Terrible capitulation de Tsipras, à l'heure qu'il est. Pour sa défense, un proche aurait dit "toi aussi, avec un pistolet sur la tempe, tu aurais signé". C'est vrai, Tsipras avait un pistolet sur la tempe. Mais cela ne peut pas nous faire dire que ce qu'il a signé est autre chose qu'une terrible capitulation. Il a un pistolet sur la temps et il a laissé ses armes au vestiaire, grave erreur. Ne pas désirer le Grexit est raisonnable, exclure le choix du Grexit ne l'est pas.
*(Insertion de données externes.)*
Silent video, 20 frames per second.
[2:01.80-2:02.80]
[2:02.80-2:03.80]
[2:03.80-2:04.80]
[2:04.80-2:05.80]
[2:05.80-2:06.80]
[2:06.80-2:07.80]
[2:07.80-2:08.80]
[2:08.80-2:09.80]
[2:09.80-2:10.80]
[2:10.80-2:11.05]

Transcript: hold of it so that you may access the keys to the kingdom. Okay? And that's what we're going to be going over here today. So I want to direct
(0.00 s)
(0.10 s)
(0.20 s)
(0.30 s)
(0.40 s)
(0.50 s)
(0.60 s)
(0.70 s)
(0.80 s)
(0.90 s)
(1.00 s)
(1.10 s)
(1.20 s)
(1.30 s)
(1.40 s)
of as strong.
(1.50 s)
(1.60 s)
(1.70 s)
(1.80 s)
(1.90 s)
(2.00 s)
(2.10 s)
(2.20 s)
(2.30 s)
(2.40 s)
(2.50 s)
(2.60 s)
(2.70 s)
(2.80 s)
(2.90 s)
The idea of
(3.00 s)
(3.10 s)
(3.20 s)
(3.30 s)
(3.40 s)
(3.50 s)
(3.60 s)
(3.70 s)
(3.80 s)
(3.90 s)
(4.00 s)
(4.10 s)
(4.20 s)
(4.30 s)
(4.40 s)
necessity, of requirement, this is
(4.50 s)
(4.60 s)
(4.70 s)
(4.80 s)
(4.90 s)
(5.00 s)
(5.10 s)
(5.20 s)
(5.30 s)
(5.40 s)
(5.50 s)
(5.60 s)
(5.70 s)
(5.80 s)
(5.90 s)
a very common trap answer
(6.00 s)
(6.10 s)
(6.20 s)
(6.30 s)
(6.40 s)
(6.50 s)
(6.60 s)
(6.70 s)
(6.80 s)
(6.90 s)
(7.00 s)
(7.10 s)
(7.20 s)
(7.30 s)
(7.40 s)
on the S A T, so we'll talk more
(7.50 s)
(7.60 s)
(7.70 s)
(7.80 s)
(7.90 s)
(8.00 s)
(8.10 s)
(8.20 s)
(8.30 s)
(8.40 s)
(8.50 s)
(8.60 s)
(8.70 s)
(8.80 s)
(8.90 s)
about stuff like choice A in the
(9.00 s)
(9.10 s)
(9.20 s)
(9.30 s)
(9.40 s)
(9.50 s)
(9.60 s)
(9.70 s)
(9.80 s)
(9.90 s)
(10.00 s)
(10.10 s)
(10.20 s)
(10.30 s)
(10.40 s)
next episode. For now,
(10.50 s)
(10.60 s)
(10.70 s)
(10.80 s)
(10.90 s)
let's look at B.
Même aujourd'hui, un Grexit serait souhaitable ! Et il est, me semble-t-il presque inévitable.
Bonjour,
Comment peut-on dire "J'irais même plus loin en affirmant que les choses vont dans le bon sens si on reprend l'historique des négociations depuis le début : on est maintenant proche d'un accord sur trois ans avec rééchelonnement de la dette, sans aucune attaque contre le droit du travail (bien au contraire, il sera amélioré sur la base des recommandation de l'OIT), aucune attaque contre les salaires ni les pensions de retraites, ni la protection sociale depuis 6 mois" alors que Tsipras, depuis 6 mois, va de renoncement en renoncement, de franchissement de ligne rouge en franchissement de ligne rouge jusqu'à l'accord d'aujourd'hui qui est une capitulation complète. Malgré toute la sympathie que nous avons pour Siriza, sachons quand même garder un esprit critique.